Storie diverse, ma uguali
Nel mondo del calcio Alberto Sed non è stato l’unico a essere deportato in un campo di concentramento. Famosa è la storia di Erno Erbstein, ebreo ungherese che prima da allenatore e poi da direttore tecnico fu il principale artefice del “Grande Torino”. Le novità che portò cambiarono per sempre il calcio italiano influenzando anche Arrigo Sacchi e Pep Guardiola. Dopo solo pochi mesi da allenatore, Erbstein portò il Torino in testa alla classifica, ma poco prima delle festività natalizie del 1938, dopo una vittoria a Milano contro l’Inter, venne informato che in quanto ebreo avrebbe dovuto lasciare il suo lavoro e l’Italia.
Si trasferì con la famiglia in Ungheria, ma nel marzo del 1944, dopo l’invasione da parte della Germania nazista, la comunità ebraica di Budapest venne isolata nel ghetto e gli uomini furono inizialmente internati nei campi di lavoro. Tra loro Erbstein, che però riuscì ad evitare la deportazione e successivamente partecipò a una fuga con altri prigionieri. Quando il 4 maggio del 1949 l’aereo del “Grande Torino” si schiantò a Superga, Erbstein era a bordo: morì pochi anni dopo essere riuscito a sfuggire alle persecuzioni antisemite fra Italia, Germania e Ungheria.
“Ognuno ha una religione, ma tutti abbiamo Dio e a tutti piace giocare a pallone.
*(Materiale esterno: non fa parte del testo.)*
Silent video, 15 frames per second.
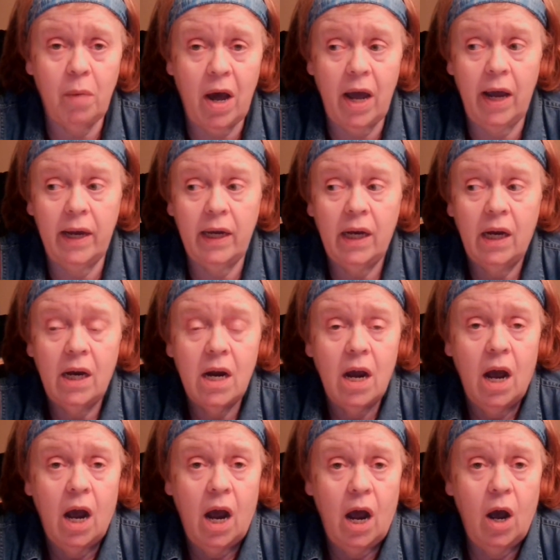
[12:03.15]
by
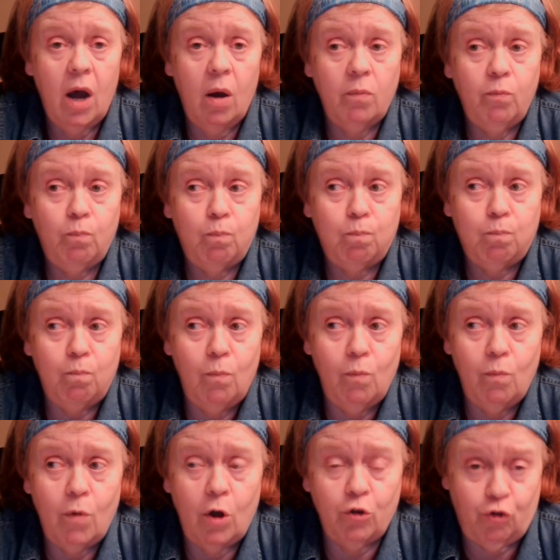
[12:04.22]
a
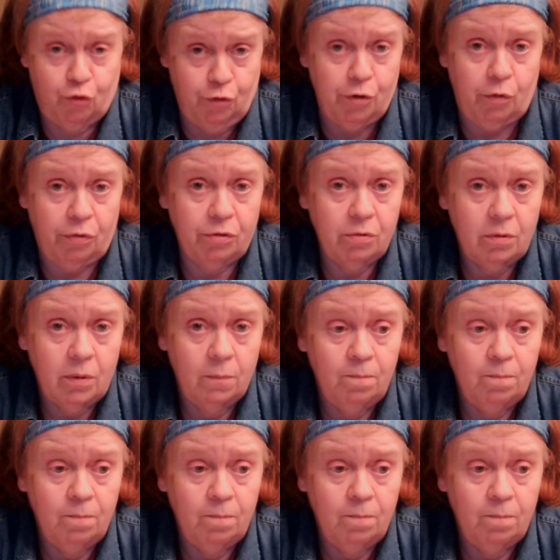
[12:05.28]
truth.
Quindi siamo tutti uguali”.
La stessa sorte capitò ad Arpad Weisz, allenatore del Bologna più forte di sempre, che in quanto ebreo fu vittima delle leggi razziali in Italia. Rifugiatosi nei Paesi Bassi, con l’occupazione tedesca fu arrestato e deportato prima nel Westerbork e poi ad Auschwitz, dove a soli 47 anni trovò la morte in una camera a gas il 31 gennaio 1944.
Anche Ferdinando Valletti, mediano del Milan, fu deportato a Mauthausen e a Gusen II. Arrestato dai collaborazionisti repubblichini e consegnato alle SS tedesche per aver aderito allo sciopero del 1° marzo 1944 all’Alfa Romeo, fu impiegato a Gusen II nella “squadra cemento” che aveva il compito di scavare gallerie che dovevano servire per occultare alcune fabbriche belliche tedesche. A differenza degli altri, però, Valletti si salvò proprio grazie alla sua carriera nel Milan: venne chiamato da un kapò a sostituire un giocatore di calcio nella squadra delle SS e per questo gli venne concesso di lasciare il lavoro alle gallerie e di lavorare come sguattero nelle cucine. Il 5 maggio 1945 venne liberato dalle truppe alleate.
Storie diverse, ma con dei punti in comune, che forse dimostrano che ha ragione Alberto Sed quando dice che “Ognuno ha una religione, ma tutti abbiamo Dio e a tutti piace giocare a pallone. Quindi siamo tutti uguali”.